Tischendorf set out at 6.50am for her epic swim, with the plan that she would be back in the harbour by sundown for a well-deserved gin and tonic, or two. Supported by her parents and a team that followed her on a boat monitoring for sharks and other problems, the first part of the swim went well.

But by midday she was stuck in the current changes that left her hours behind her projected finish time. In the end, she rounded the island and ended up heading on the last leg of the swim in the dark.

“Towards the end, I was swimming towards the lights (of the township),” she says. “All I wanted to do was finish.”

She ended up completing the swim at 8.40pm after close to 15 gruelling hours at sea.

“What should have taken me 10 hours on a smooth day took more than 14. I had jelly legs when I got out and I was slightly delirious from dehydration but I felt really good. All I wanted to do was have a shower.”

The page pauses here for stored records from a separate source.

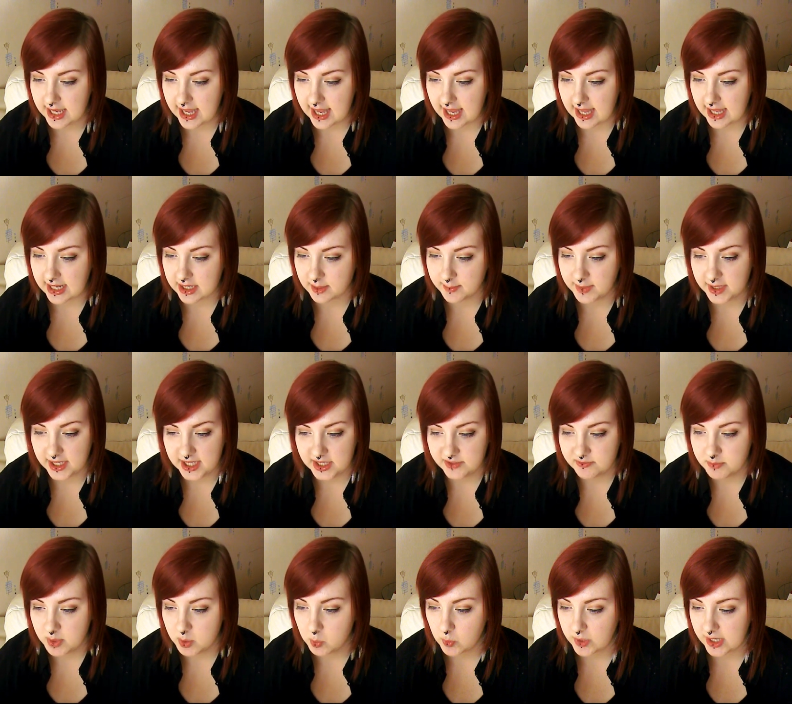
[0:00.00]
and believe
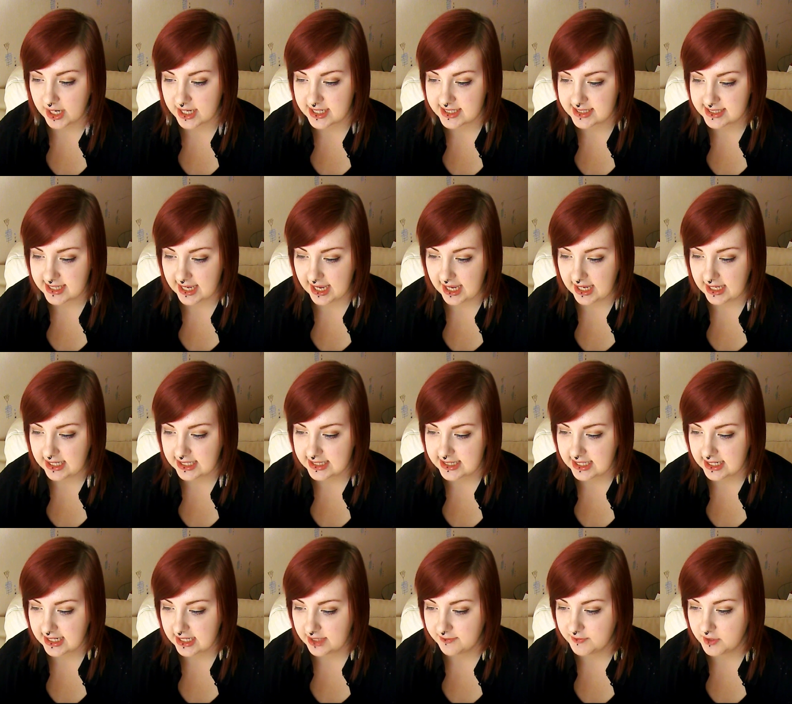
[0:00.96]
me when I say
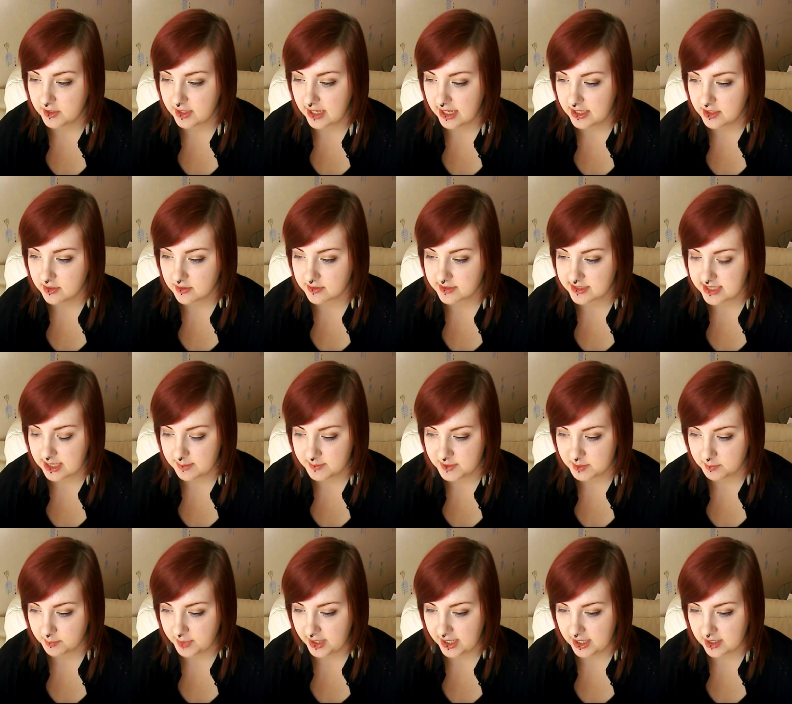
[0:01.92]
that if you get your
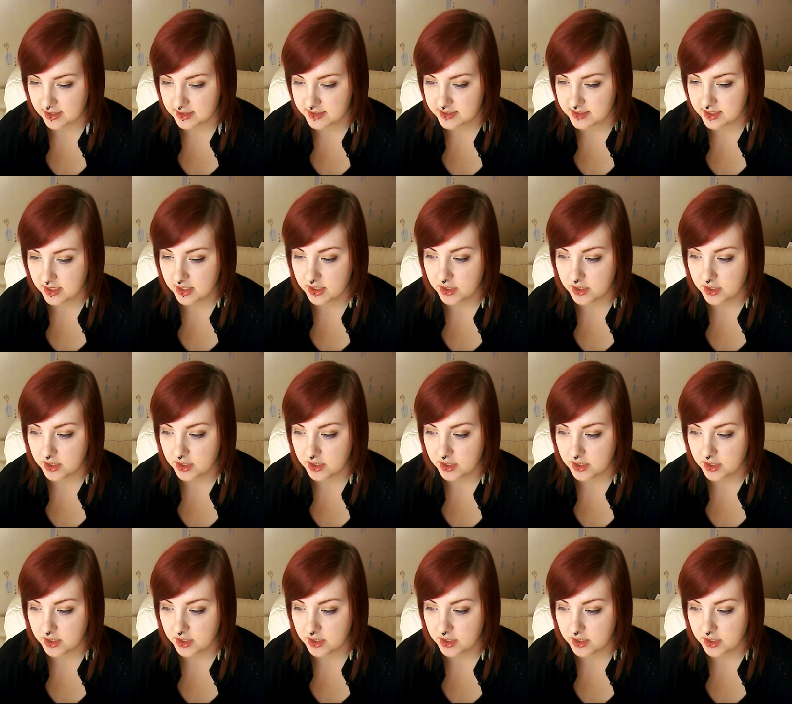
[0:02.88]
septum pierced,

The most important thing was that the record was set — Tischendorf is now recorded as the first woman to swim around Lord Howe Island.

She says while parts of the journey were a touch frightening — she swam over tiger and Galapagos sharks and at one point was startled by a pair of giant kingfish — she would definitely do the swim again, in an attempt to cut her time.

For now, though, she is making a short documentary of the event, to be screened locally, and is back in the water swimming around Bondi and Coogee. She is proud of her huge achievement and hopes her swim can be an inspiration to female swimmers, including her Glenmore Rd students.

“I like the idea of doing something that might give young girls the idea of testing their skills and testing themselves,” Tischendorf says.

Making waves

The film of Tischendorf’s swim will feature at the Women’s Adventure Film festival this September.